More than half the world’s population – nearly four billion people – now live in urban areas. As cities become more populated, they have also spread across the landscape in patterns that tend to be car-centric, low-density residential development commonly referred to as “urban sprawl.”
A new study by CEnREP Affiliate Faculty Zack Brown, and his co-authors Walid Oueslati and Jerome Silva, explores how the development patterns associated with urban sprawl impact the happiness of urban residents.
Although low-density residential neighborhoods can be attractive to home buyers seeking the amenities these neighborhoods provide, this low density development also comes at a cost. For the individuals living outside the city core, traffic congestion can take its toll by creating ever longer commutes. But the impacts of urban sprawl go well beyond these direct impacts and include increased noise and air pollution from traffic, loss of wildlife habitat and agricultural land, and alteration of watershed functioning in developed areas.
Given all the impacts of sprawl-style development, many cities and municipalities around the world have implemented a variety of policies to reduce urban sprawl and increase more densely populated areas. The general goal of these policies, says Professor Brown, are to create more dense urban environments that mix commercial, residential and public open spaces in the same neighborhoods.
A natural question to ask, points out Brown, is whether or not these policies do in fact improve the well-being of people living in the mixed-use neighborhoods.

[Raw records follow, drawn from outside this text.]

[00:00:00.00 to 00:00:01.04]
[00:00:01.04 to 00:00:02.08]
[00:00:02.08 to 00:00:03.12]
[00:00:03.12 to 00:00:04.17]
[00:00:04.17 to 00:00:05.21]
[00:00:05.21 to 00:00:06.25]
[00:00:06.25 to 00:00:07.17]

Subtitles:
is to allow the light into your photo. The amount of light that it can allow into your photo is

To explore this question, Brown and his co-authors examined how various patterns of urban sprawl determine individual well-being in 33 metro areas across Western Europe and Japan.
The authors developed a unique data set that merged a household survey on environmental attitudes and behaviors with geospatial data on a number of indicators that describe the development patterns of the neighborhoods in which survey respondents live.

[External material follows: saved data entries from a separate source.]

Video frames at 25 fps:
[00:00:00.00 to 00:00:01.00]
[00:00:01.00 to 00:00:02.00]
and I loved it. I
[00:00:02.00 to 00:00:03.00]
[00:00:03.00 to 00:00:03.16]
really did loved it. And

Similar to past research, Brown and his coauthors find that people living in neighborhoods closer to the urban core report higher levels of happiness. However, they also find people living in mostly residential, rather than mixed-use development neighborhoods, are also happier. In other words, for any given distance from the city center, people living in neighborhoods that are more residential report higher levels of happiness than those living in mixed use neighborhoods. “These results run counter to decades of urban planning which seeks to mix land-uses within close proximity to each other,” says Brown.
When looking at the overall structure of a city, the authors also find some evidence that people living in more compact cities aren’t any happier than people living in cities that are more sprawled.
Even though data for this study were from Europe and Asia, Brown notes a tale of caution for U.S. urban planners. “Planners and policy makers need to find creative solutions that mitigate the broader negative impacts of sprawl, while still maintaining the features of neighborhoods that people value. In our study, people were happiest in residential neighborhoods, whether they are in the urban center or in the outer regions of the city.”
The full study can be found here: Brown, Zachary S., Walid Oueslati, and Jerome Silva. “Links between urban structure and life satisfaction in a cross-section of OECD metro areas,” Ecological Economics, 129:112-121, 2016.